Caso 3: Una bala es más efectiva que cualquier tratamiento
Tarija, 5 de noviembre de 1986

La tarde del 5 de noviembre a tres cuadras de la plaza principal un estallido de una 38 paralizó la actividad normal de todos los transeúntes. Atónitos observaron cómo caía un hombre de setenta y dos años al piso con la cabeza sangrando y las manos estrangulando una bolsita blanca, unas cuantas gotas mancharon la pared de la cooperativa de jubilados y otras pocas dejaron un pequeño rastro en el vidrio de la ventana que da a la calle. Segundos después un sujeto de treinta y cinco años de edad se dio a la fuga dejando en el piso el arma.

Después de dos días de búsqueda, lograron dar con el paradero del asesino. En el domicilio encontraron unas cuantas pertenencias que anteriormente habían sido denunciadas como robadas. El culpable, al ser llevado por el patrullero, fue enfrentado y atravesó por forcejeos con la gente que se había reunido en el lugar. Después de una serie de negociaciones se logró transportarlo hasta las dependencias de investigaciones.

El 5 de noviembre a las 11:00 am, el señor Juan Carlos Terán de setenta y dos años había salido de la clínica con una receta y unos análisis para comenzar un tratamiento urgente debido a un tumor avanzado. Almorzó solo en una pensión a la que pagaba en cuotas mensuales, pagó una llamada internacional, una llamada nacional y dejó su cambio sobre el mostrador. A las 15:00 pm depositó un monto de dinero en una de las cooperativas cercanas a la plaza principal. Las autoridades del caso aún no aclaran la cantidad de la transacción.

Tres calles después la victima ingresa a una farmacia donde compra las especificaciones de la receta para iniciar el tratamiento indicado anteriormente en el hospital. Al salir de la botica es interceptado por el señor Rogelio Aguas Medina quien con la amabilidad y la tranquilidad suficiente sujeta por el brazo a la victima y la arrincona en una calle aparentando ser su amigo. Registra sus bolsillos y con paciencia lee y se hace explicar las dolencias del Sr. Juan Carlos. Algunos testigos afirman que al principio el encuentro se veía sospechoso pero a medida que pasaron los minutos existieron unas cuantas risas y ambos demostraron cierta confianza en la conversación.

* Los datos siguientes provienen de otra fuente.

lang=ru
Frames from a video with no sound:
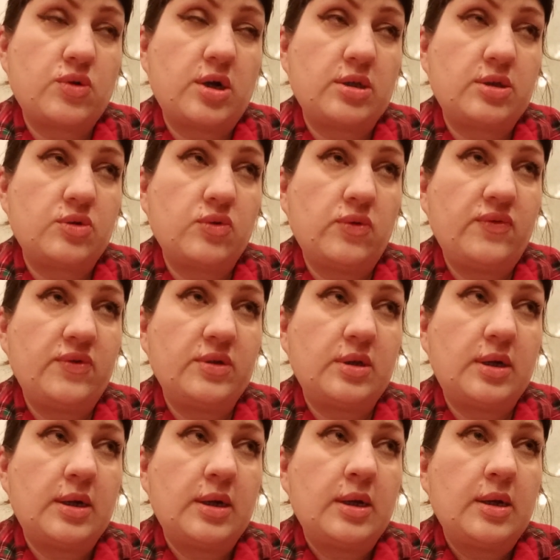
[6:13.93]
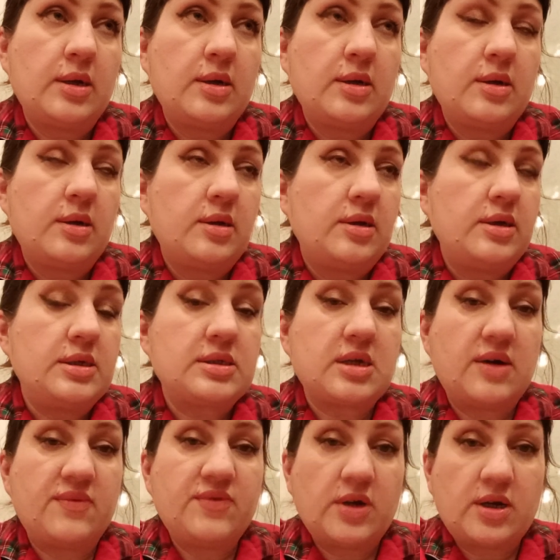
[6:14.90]
готовила из
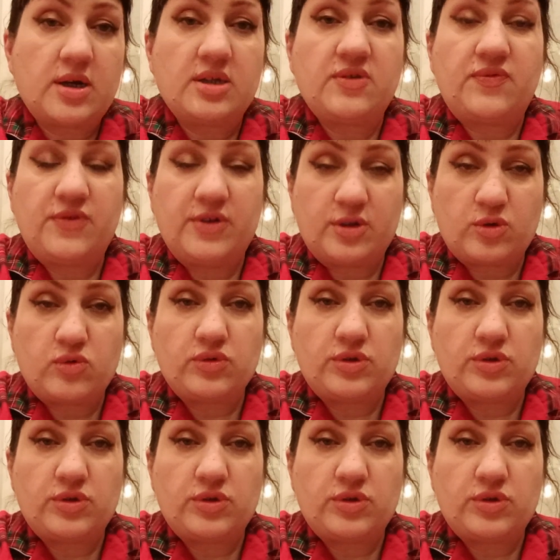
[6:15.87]
говна конфетку.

Cuando la gente dejó de prestar atención, la víctima sacó una botella pequeña de licor y la ingirió con rapidez, después se despidió con una sonrisa del sospechoso. Inmediatamente un arma apareció en la cabeza del Sr. Juan Carlos y en cuestión de segundos la presión del gatillo ejecutó a la víctima.

El acusado fue declarado culpable, pero en el interrogatorio afirmó y juró que llevó a cabo sus acciones con pleno consentimiento de la víctima. Recibió una llamada horas antes y dejó el depósito necesario para los servicios contratados. Según el asesino todo le parecía extraño, pero el monto era lo suficiente como para correr el riesgo.